Problem to solve — Omit the pictures. Print each entry below exactly.
[[ Data for the task open ]]
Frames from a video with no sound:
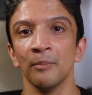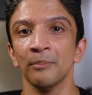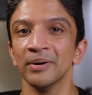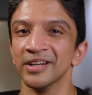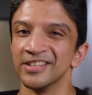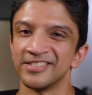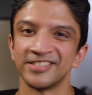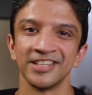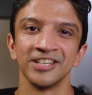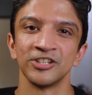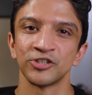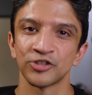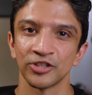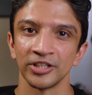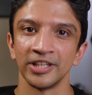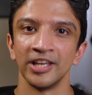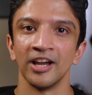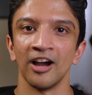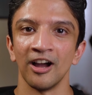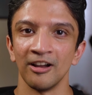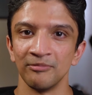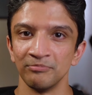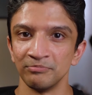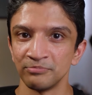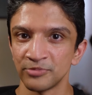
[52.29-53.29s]
But
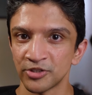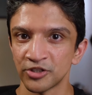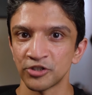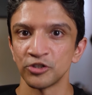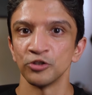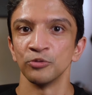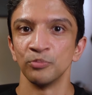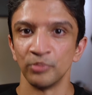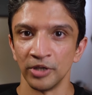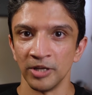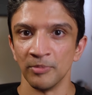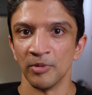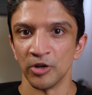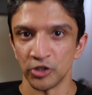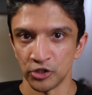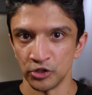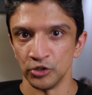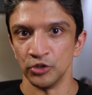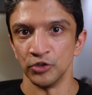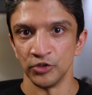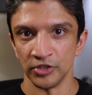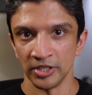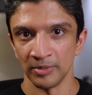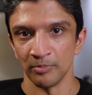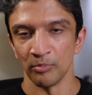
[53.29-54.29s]
essentially, I'm still pretty
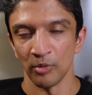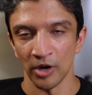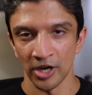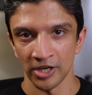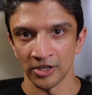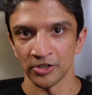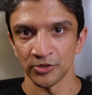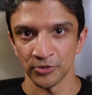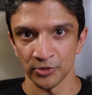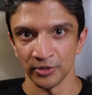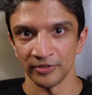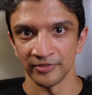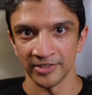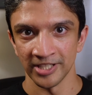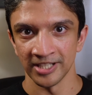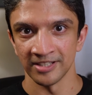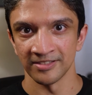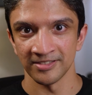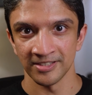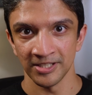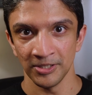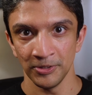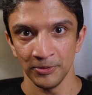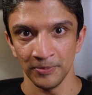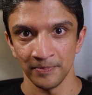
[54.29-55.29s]
much using Microsoft
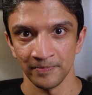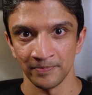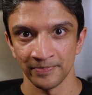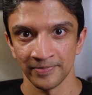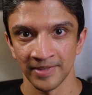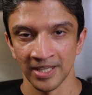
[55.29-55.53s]
Excel.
[[ Data for the task closed ]]
Response area —
Frames from a video with no sound:
[52.29-53.29s]
But
[53.29-54.29s]
essentially, I'm still pretty
[54.29-55.29s]
much using Microsoft
[55.29-55.53s]
Excel.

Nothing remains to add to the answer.